Das una rueda a un humano y se comporta como si acabara de inventarla. Antes que facilidad de movimiento la rueda da superioridad. El tamaño importa. El conductor de un deportivo de ruedas anchas solo respeta al camionero del tres ejes; el del 4X4 desprecia al del turismo familiar, éste al ciclista y éste al peatón. Las ruedas más pequeñas son las de los patines, pero calzan más alto y más rápido que unas zapatillas.

Vengo de frecuentar un anchísimo paseo a orillas del mar del Norte en el que coincidían todas las posibilidades de ser atropellado por ruedas a tracción eléctrica o humana (animal, en más de un caso). Bicicleta, tándem, carro de pedales, kart de niños, patinetes eléctricos... El paseo era una carrera de obstáculos y el peatón, un blanco móvil al que pasar rozando.
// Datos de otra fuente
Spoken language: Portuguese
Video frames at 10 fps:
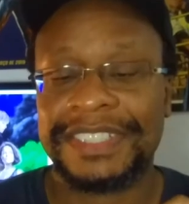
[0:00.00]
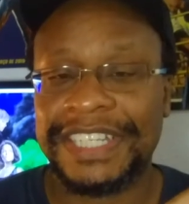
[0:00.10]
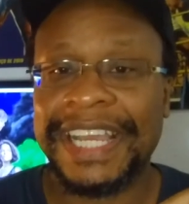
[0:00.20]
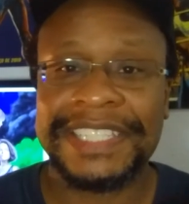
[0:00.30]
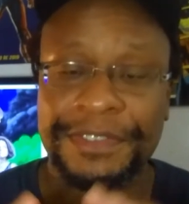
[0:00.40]

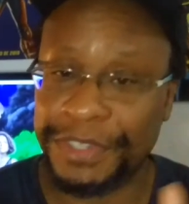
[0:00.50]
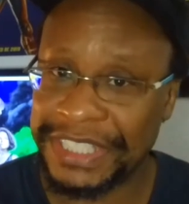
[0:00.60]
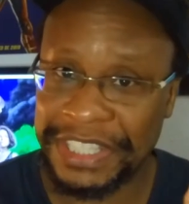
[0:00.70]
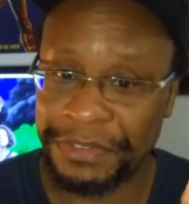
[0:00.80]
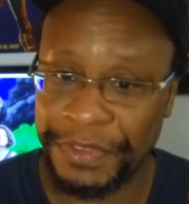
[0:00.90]
Já se
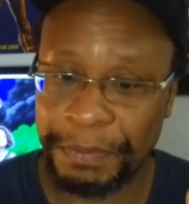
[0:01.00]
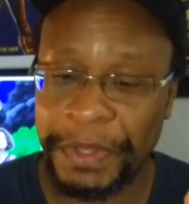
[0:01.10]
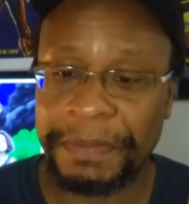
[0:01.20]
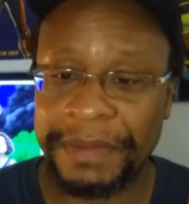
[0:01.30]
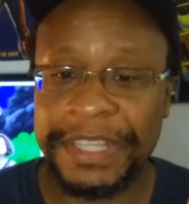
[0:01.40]
você não vê
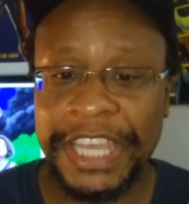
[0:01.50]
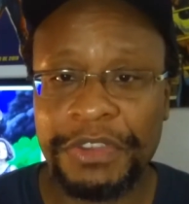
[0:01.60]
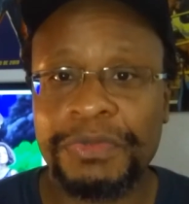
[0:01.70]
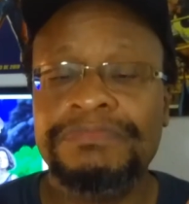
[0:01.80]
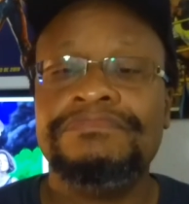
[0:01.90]
problema
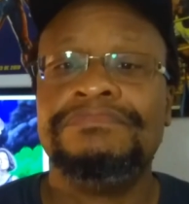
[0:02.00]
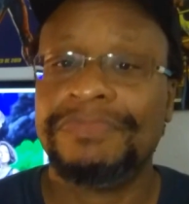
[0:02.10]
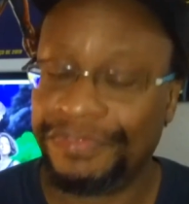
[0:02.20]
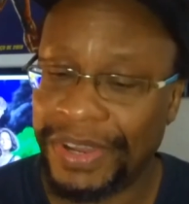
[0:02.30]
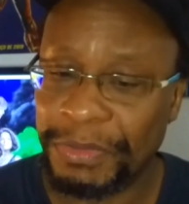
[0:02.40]
nenhum,
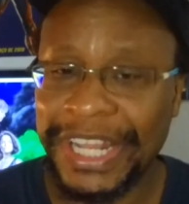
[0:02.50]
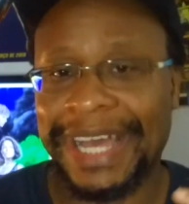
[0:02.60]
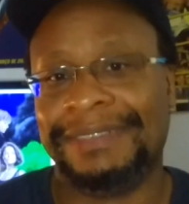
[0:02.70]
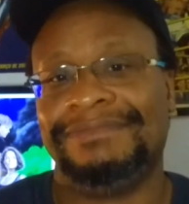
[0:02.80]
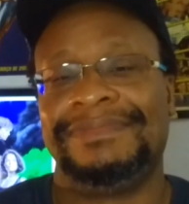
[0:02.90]
vamos lá.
Excitante.

El ejemplar perfecto de esa competición encubierta era el patinetista eléctrico: estatuario en su rigidez, ensimismado en su actitud, con piernas de arte egipcio en su postura, era la imagen viva de la libertad individual del siglo XXI: neotecnológico, ecológico, exhibicionista y anfibio en una sociedad de circulación líquida entre la calzada y la acera, modo peatón o modo vehículo en los pasos de cebra. «Yo controlo».
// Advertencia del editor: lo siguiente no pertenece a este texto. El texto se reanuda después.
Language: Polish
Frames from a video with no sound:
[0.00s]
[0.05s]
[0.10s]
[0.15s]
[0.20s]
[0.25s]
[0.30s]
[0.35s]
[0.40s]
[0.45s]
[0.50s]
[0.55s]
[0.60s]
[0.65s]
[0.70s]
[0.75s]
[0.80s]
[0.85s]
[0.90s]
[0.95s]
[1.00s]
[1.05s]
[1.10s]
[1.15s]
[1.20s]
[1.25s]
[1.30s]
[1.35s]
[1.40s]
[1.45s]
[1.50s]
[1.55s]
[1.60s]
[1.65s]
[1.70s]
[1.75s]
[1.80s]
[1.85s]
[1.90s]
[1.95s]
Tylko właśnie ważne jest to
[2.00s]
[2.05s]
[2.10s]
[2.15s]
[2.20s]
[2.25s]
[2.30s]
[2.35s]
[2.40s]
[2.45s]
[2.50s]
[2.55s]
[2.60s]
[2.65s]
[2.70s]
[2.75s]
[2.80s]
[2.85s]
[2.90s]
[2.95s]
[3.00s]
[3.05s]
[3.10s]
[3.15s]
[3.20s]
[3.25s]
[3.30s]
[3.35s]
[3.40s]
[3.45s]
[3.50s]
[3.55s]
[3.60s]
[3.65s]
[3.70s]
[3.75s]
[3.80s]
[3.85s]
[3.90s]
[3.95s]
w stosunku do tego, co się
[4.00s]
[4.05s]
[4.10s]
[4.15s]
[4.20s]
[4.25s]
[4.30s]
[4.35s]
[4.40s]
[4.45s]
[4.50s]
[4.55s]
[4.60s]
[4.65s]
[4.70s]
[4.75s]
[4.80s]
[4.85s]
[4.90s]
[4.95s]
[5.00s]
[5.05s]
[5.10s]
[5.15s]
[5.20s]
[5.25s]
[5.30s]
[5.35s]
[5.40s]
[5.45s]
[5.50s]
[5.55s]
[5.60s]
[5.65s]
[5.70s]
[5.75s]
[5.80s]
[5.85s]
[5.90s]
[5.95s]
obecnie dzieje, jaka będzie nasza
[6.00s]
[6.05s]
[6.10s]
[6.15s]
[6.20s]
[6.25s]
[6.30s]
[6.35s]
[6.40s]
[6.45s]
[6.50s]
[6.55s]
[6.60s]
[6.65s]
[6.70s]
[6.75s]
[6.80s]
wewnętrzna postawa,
Los patinetistas eléctricos, que no gastan suela, no meten ruido y no echan humo, que esquivan, atajan y recortan con la ética ultraliberal de los recaderos (riders) circulan, más que nada, por un limbo legal que pronto convertirá en cielo o infierno el Estado obligándolos a tener matrícula, seguro, casco, luces, velocidad máxima, normas de la circulación y, si llegan a consolidarse como vehículo, ITV, viñeta municipal, plaza de aparcamiento. Pere Navarro, arzobispo de la circulación, tiene una nueva tribu salvaje que catequizar. Él controla.